Les deux erreurs classiques et comment se contrôler
Les apprenants dérivent vers l’un des deux extrêmes. Le premier est yo sur tout, souvent parce qu'un manuel l'a traduit par emphase. L’effet est un flot de petites corrections que l’auditeur n’a jamais demandées. La seconde est neutre sur tout, y compris votre propre nom, vos sentiments et vos projets, ce qui donne l'impression que vous cherchez l'approbation de faits que vous seul pouvez connaître. Les deux sont fixés de la même manière : avant la particule, demandez qui détient l’information. Si vous êtes tous les deux, non. Si seulement toi et ça compte, yo. Si aucun de vous, Kana.
Pour vous vérifier, enregistrez une auto-présentation de deux minutes et comptez les fins. La plupart des phrases vous concernant devraient se terminer par desu ou masu sans particule ni par un yo occasionnel ; les commentaires sur la situation de l'auditeur et son environnement doivent être pris en compte. Ensuite, rejouez et écoutez le ton : un ne qui tombe semble dédaigneux, un yo qui monte sonne comme si vous plaidiez. Le coaching de prononciation de votre AI Sensei dans la classe 3D immersive d'Unihongo détecte ces erreurs de ton dans les conversations en direct, et les missions de jeu de rôle telles qu'une commande de café ou un appel sur le lieu de travail vous offrent des dizaines d'endroits naturels pour utiliser ne et yo là où les enjeux sont faibles.

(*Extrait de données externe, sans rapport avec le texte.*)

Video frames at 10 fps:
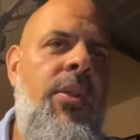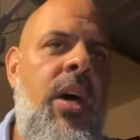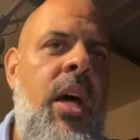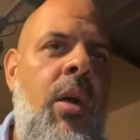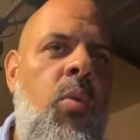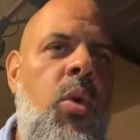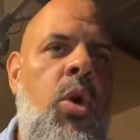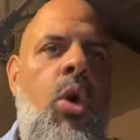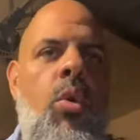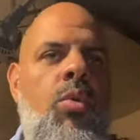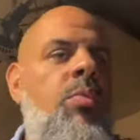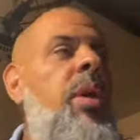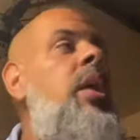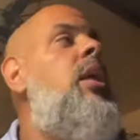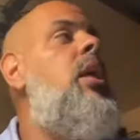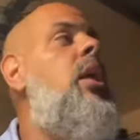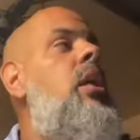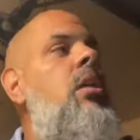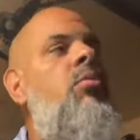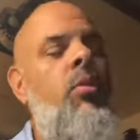that will repeat
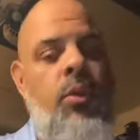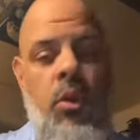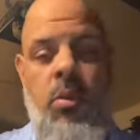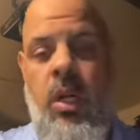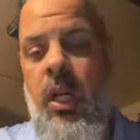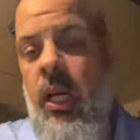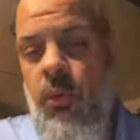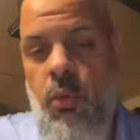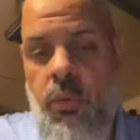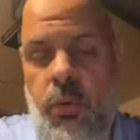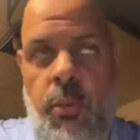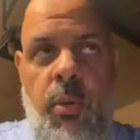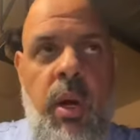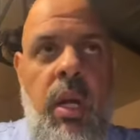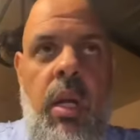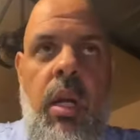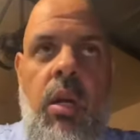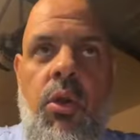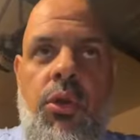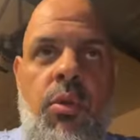again and reverberate
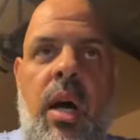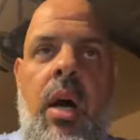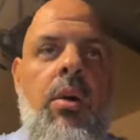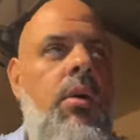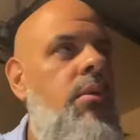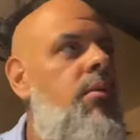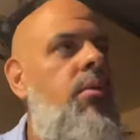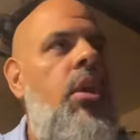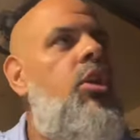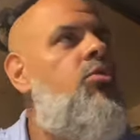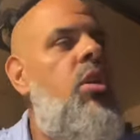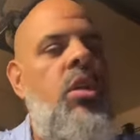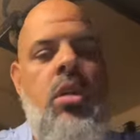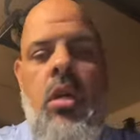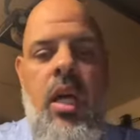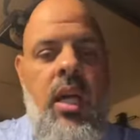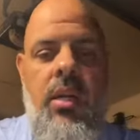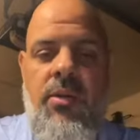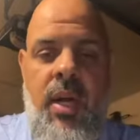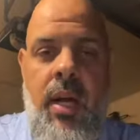it, throughout history until the
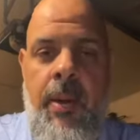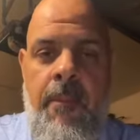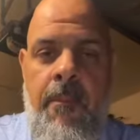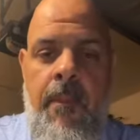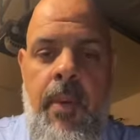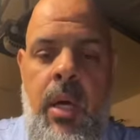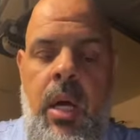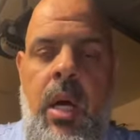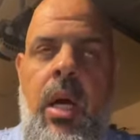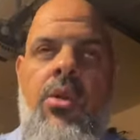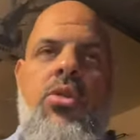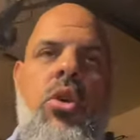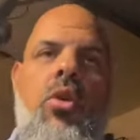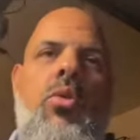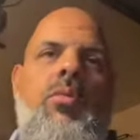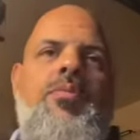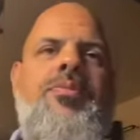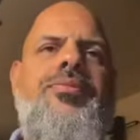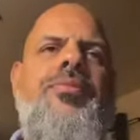end of time. And so,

- Dites chaque phrase une fois nue, une fois avec ne et une fois avec yo, et décidez quelle version un natif utiliserait réellement.
- Écoutez n'importe quelle conversation japonaise et appuyez sur la table à chaque fois que vous entendez ne ; vous le trouverez beaucoup plus souvent que vous.
- Remplacez chaque kana de vos notes par deshō ka et prononcez les deux à haute voix afin que la version polie soit prête lorsque vous en avez besoin.
- Reformulez l'équivalent d'une journée de vos phrases à partir d'un rapport de séance avec la fin suggérée par Sensei.